¹ ***, **, and * represent passing significance tests at the levels of 1%, 5%, and 10%, respectively.

. As mentioned earlier, there is a dual threshold effect of ecological governance on the internal decarbonization structure of the industry, with the threshold value gradually increasing. The regression coefficients for EG indicate that the greatest promoting effect occurs when the governance intensity is between the two threshold values. Although the marginal benefits of internal decarbonization diminish, it is necessary to continue strengthening low-carbon governance in the industry. The commercial economy is mainly related to the tertiary industry, so its relationship with the industrial decarbonization index is not significant.

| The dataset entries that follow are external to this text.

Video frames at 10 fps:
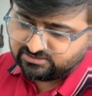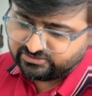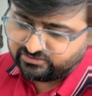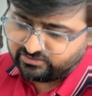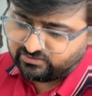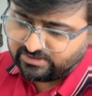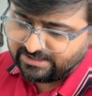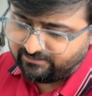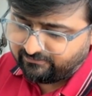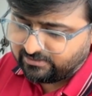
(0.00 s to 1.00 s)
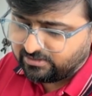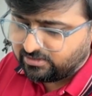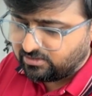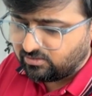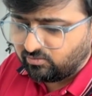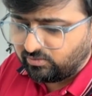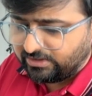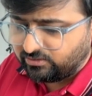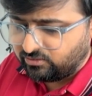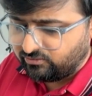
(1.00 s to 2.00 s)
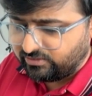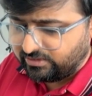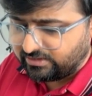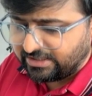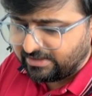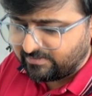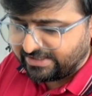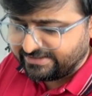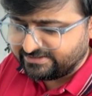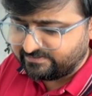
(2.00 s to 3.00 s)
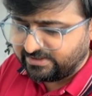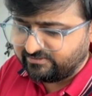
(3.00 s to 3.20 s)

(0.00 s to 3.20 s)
So you have 1 over a minus b,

The optimal range of ecological governance intensity for the coming years can be determined based on the threshold values and regression coefficients of TS and CS. TS has threshold values in 2021–2022, and when the intensity exceeds the threshold value, it has a promoting effect on the upgrade of the industrial structure. On the other hand, CS exhibits a dual threshold effect, and when the intensity value falls between the two threshold values, it promotes the internal decarbonization of the industry.

The optimal intensity range for 2022 is [0.9866, 1.5513]. When EG falls within this optimal range, it has a promoting effect of 0.0418 on TS and 0.0763 on CS. The optimal intensity range for 2023 is [1.1750, 1.5464], and when EG falls within this range, it has a promoting effect of 0.0797 on CS and no significant threshold effect on TS. The optimal intensity range for 2024 is [1.1971, 1.5446], and when EG falls within this range, it has a promoting effect of 0.0606 on CS and no significant threshold effect on TS. The optimal intensity range for 2025 is [1.2982, 1.5758], and when EG falls within this range, it has a promoting effect of 0.0767 on CS and no significant threshold effect on TS. The trend of the optimal range changes is shown in Figure 4, and it shows an overall increasing trend.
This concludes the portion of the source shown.